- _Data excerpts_

+++++

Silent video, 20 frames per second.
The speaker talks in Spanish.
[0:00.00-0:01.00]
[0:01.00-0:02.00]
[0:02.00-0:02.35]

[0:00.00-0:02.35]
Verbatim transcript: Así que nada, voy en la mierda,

+++++

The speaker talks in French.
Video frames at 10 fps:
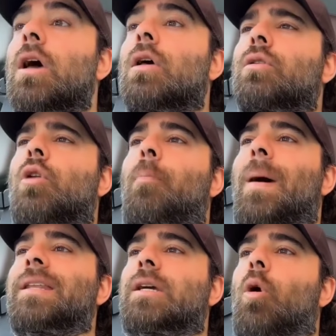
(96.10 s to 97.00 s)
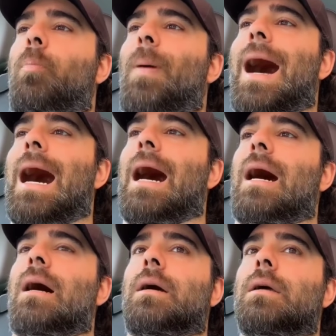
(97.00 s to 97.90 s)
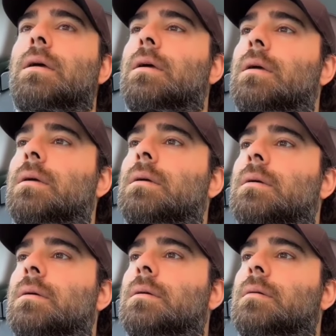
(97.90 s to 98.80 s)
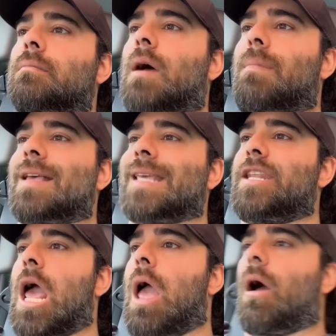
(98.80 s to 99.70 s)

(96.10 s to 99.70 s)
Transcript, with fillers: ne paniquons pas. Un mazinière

+++++

- _Exercise goal_
Look above for the line with "[0:00.00-0:01.00]" and the line with "Verbatim transcript: Así". Write out those two lines and all the lines between them, exactly, and no others.

- _Task solution_
[0:00.00-0:01.00]
[0:01.00-0:02.00]
[0:02.00-0:02.35]

[0:00.00-0:02.35]
Verbatim transcript: Así que nada, voy en la mierda,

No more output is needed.